Houston’s VA hospital is the first VA hospital in the nation to use ICE to diagnose and treat veterans needing specialized cardiac care. Houston Public Radio’s Rod Rice reports.
That’s not ice as in frozen water but I-C-E or intra-cardiac echocardiography.
“It’s like an ultra-sound that’s mounted in a catheter that we put inside the heart.”
Dr. David Paniagua is co-director of the Houston VA hospital’s Cardiac Catheterization Laboratory. He says the sound waves produce images of the heart the same way a regular echocardiogram does, however ICE allows that image to come from inside the heart. Getting that view of certain heart problems can allow doctors to fix them in the Cath Lab instead of undergoing surgery. For example patients with a hole in the wall that separates the hearts chambers.
“When you have this problem you may need surgery to close this hole and prevent complications. This is done with open heart surgery. In some cases we can close it using some devices that are delivered with catheter techniques. The use of the intracardiac echo allows us to asses which ones we can do in the cath lab with a procedure which is overnight instead of having open heart surgery.”
Dr.

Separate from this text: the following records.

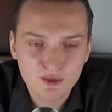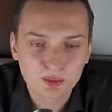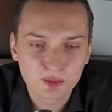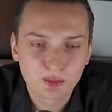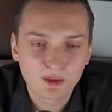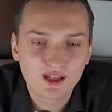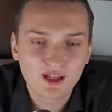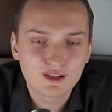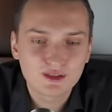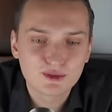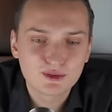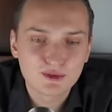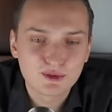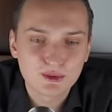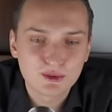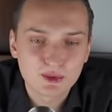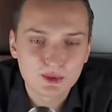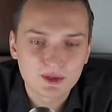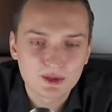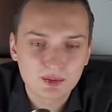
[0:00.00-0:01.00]
plan
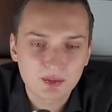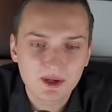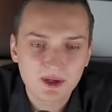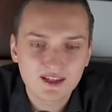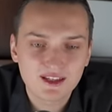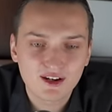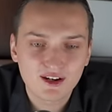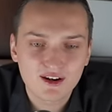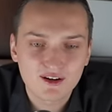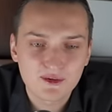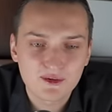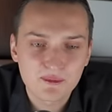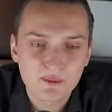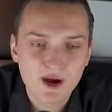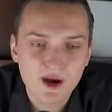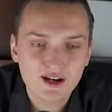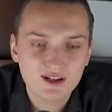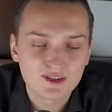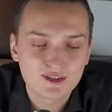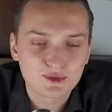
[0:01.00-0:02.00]
to spend 100
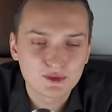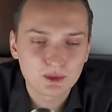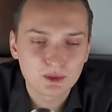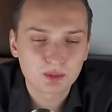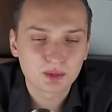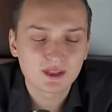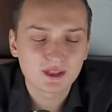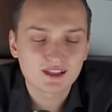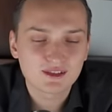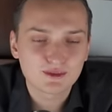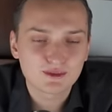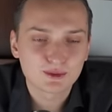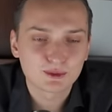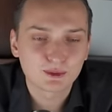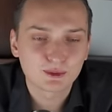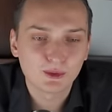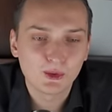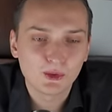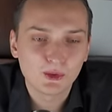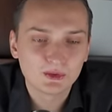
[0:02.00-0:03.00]
bucks, do you plan to
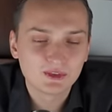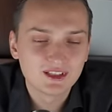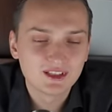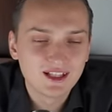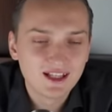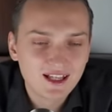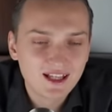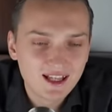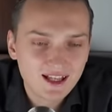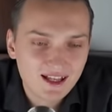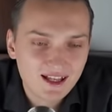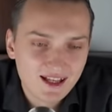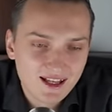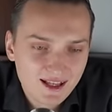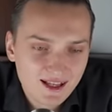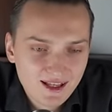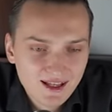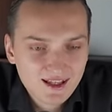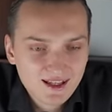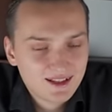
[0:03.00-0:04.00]
loan
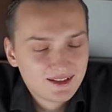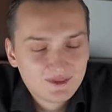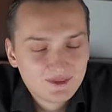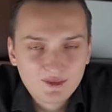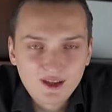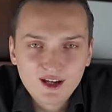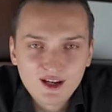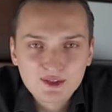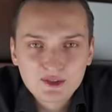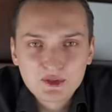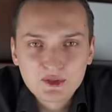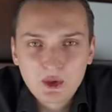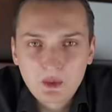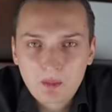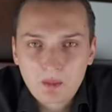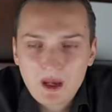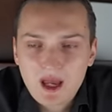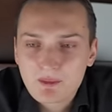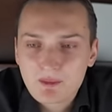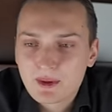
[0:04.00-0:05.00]
I don't know,
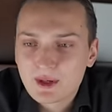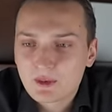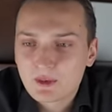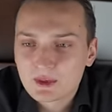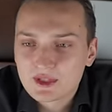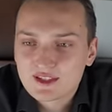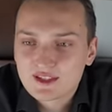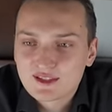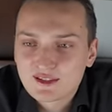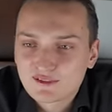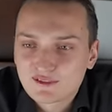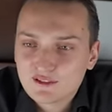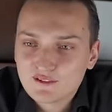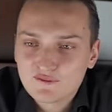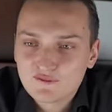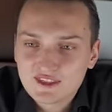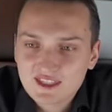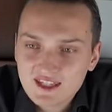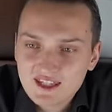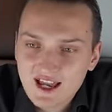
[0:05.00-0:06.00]
Pepe with
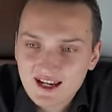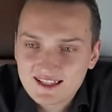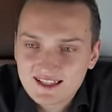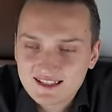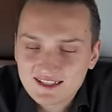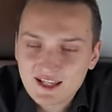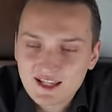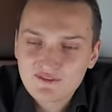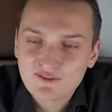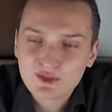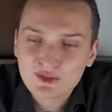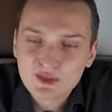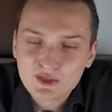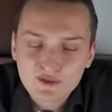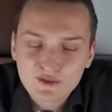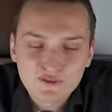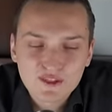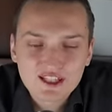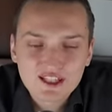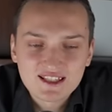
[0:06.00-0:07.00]
50x leverage or
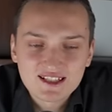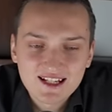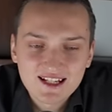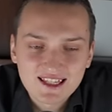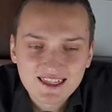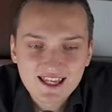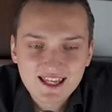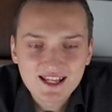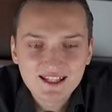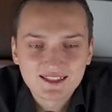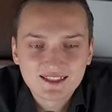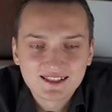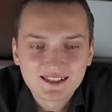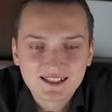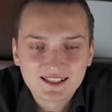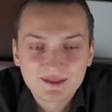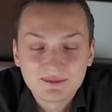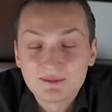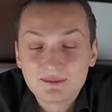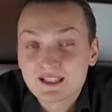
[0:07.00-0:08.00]
things like that.
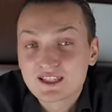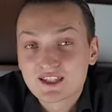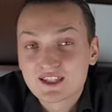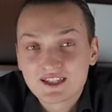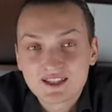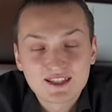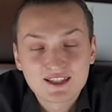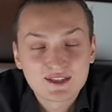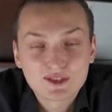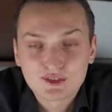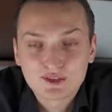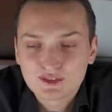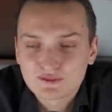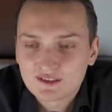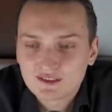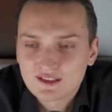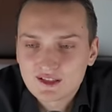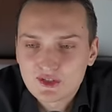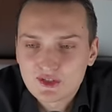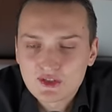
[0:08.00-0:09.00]
But it's, it's not a
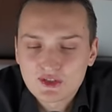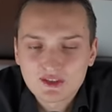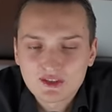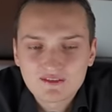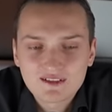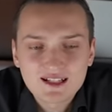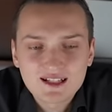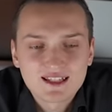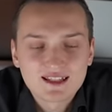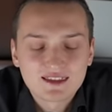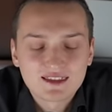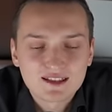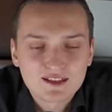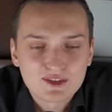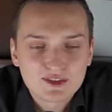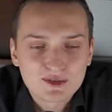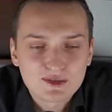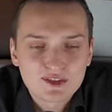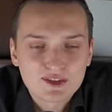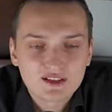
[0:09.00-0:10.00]
financial advice and that's
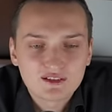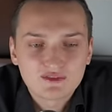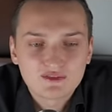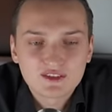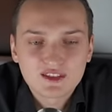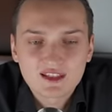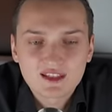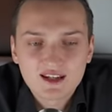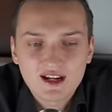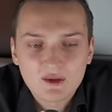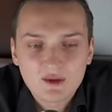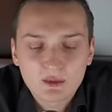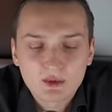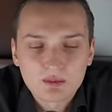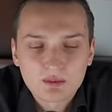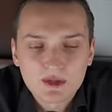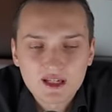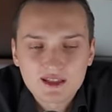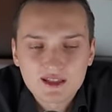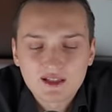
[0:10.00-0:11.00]
not something that I would
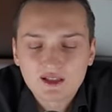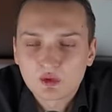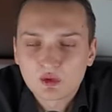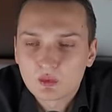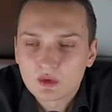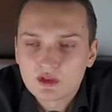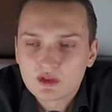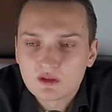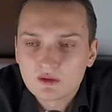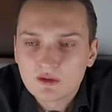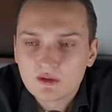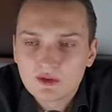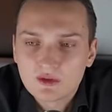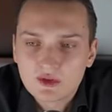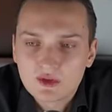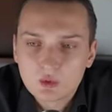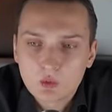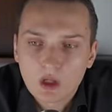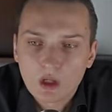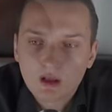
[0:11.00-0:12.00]
basically want you to do
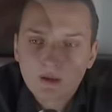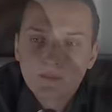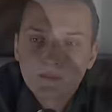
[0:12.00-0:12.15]
as well.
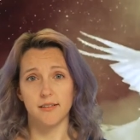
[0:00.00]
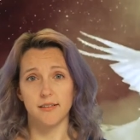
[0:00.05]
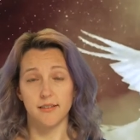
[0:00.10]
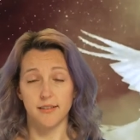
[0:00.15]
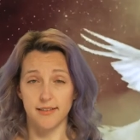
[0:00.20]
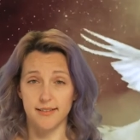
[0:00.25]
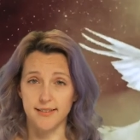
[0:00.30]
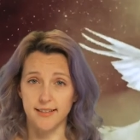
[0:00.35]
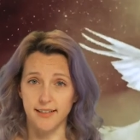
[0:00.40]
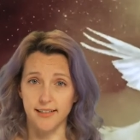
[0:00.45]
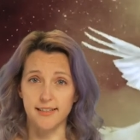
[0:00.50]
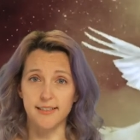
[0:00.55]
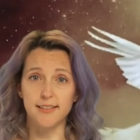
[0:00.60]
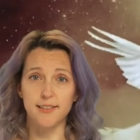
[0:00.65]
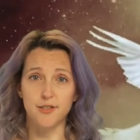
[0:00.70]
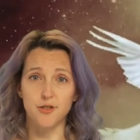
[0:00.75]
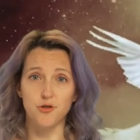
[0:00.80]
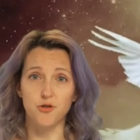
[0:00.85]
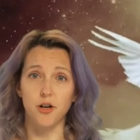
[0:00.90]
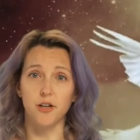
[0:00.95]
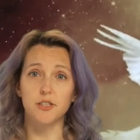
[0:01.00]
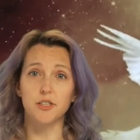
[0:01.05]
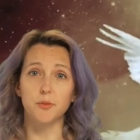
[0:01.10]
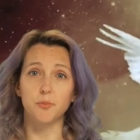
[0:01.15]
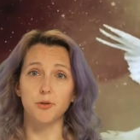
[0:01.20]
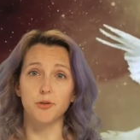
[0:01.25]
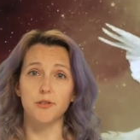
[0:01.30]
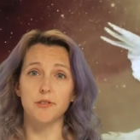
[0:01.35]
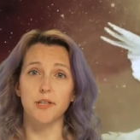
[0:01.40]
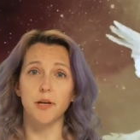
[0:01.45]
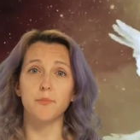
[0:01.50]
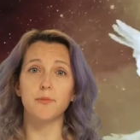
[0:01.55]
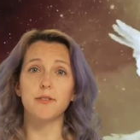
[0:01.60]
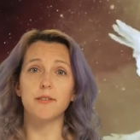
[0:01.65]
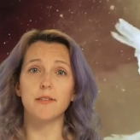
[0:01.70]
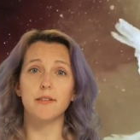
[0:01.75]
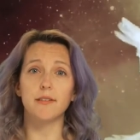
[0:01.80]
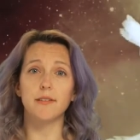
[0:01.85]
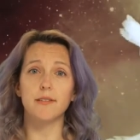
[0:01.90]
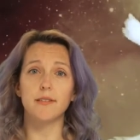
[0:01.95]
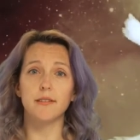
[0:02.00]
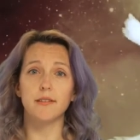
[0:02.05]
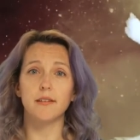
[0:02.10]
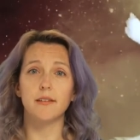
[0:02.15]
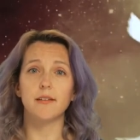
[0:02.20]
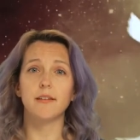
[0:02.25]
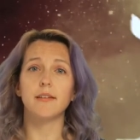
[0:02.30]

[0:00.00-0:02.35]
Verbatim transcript: This indestructible substance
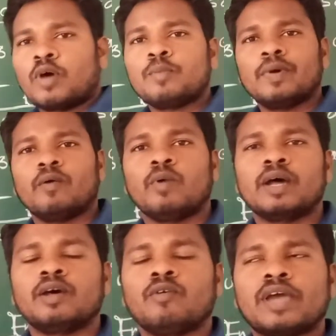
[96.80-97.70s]
one
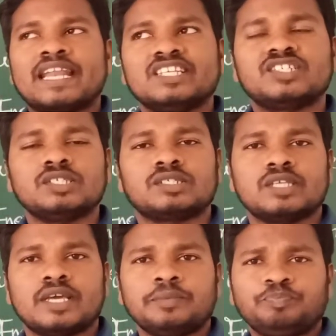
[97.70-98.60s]
energy is
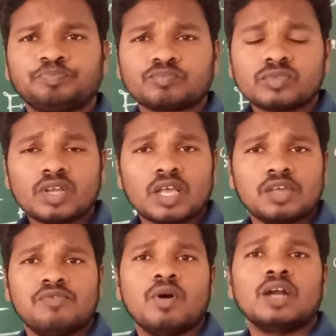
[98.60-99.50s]
there.
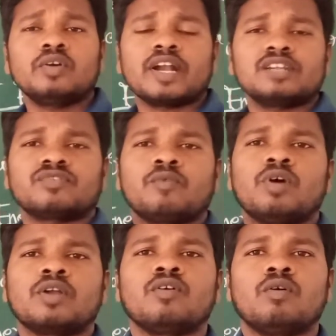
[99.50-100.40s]
If you want to transfer
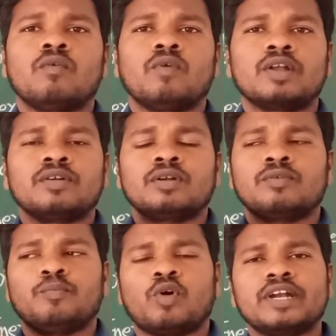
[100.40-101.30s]
from
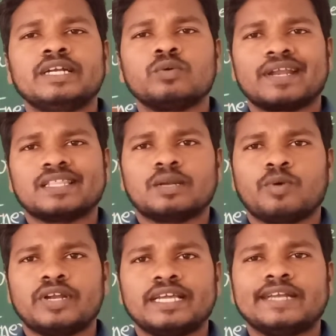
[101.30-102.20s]
one body to
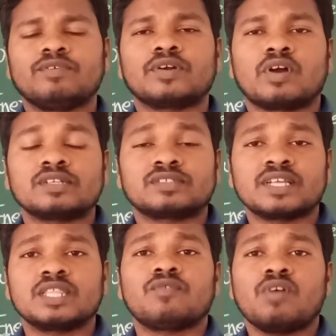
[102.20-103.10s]
another body, it will
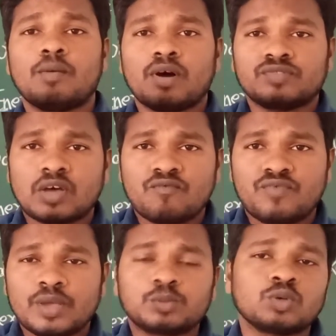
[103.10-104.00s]
transfer in the form of
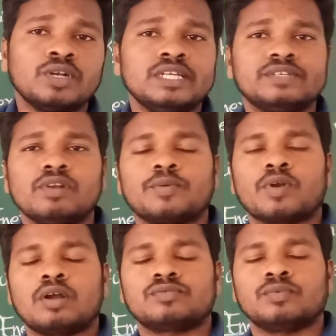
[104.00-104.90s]
the waves only. It will
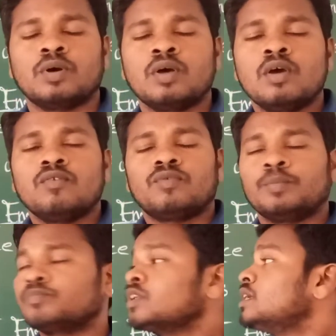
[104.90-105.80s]
transfer.
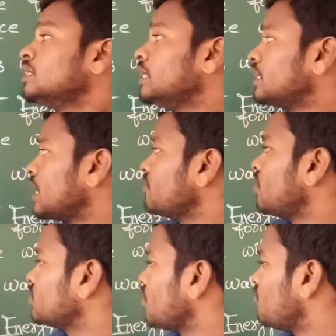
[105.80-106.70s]
The type
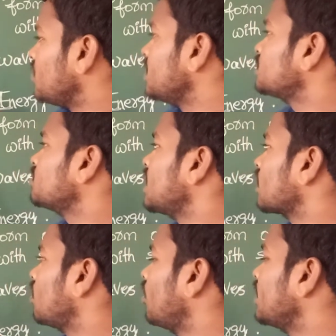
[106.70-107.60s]
of the waves we
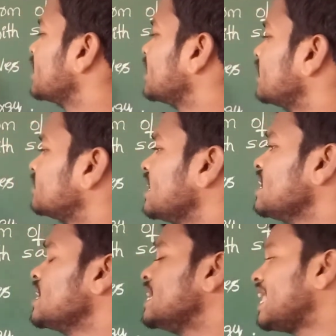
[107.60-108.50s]
are calling it as
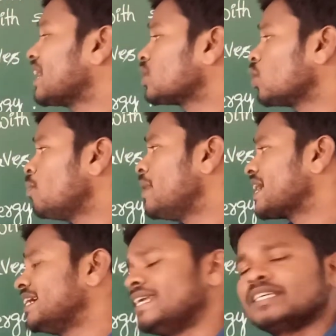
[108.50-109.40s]
a
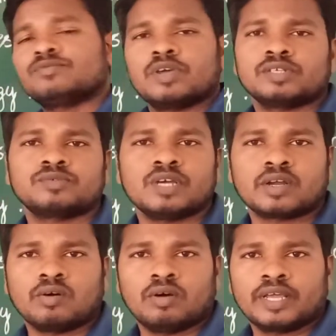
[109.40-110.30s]
electromagnetic waves we
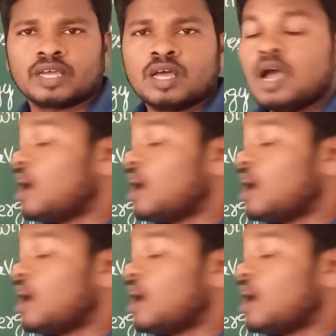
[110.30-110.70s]
are calling,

Paniagua says intracardiac echocardiography has better detail and resolution that regular echocardiograms and so doctors can make a more accurate diagnosis. Because it is less invasive and requires less anesthesia it also can be used, when appropriate, in patients with conditions that would make them poor candidates for major surgery. Additionally, use of this imaging tool also reduces the fluoroscopic expose time for both the patient and the medical team.
“When you are in the cath lab you have to give x-rays to the patient to see the structure that you need to visualize. With the use of ultrasound the amount of radiation is decreased because you can visualize the structures easier with this while you do the procedure, so limiting your fluoroscopic time.”
The VA say no other system currently available can offer real-time, direct visualization of cardiac structures during procedures like ICE does.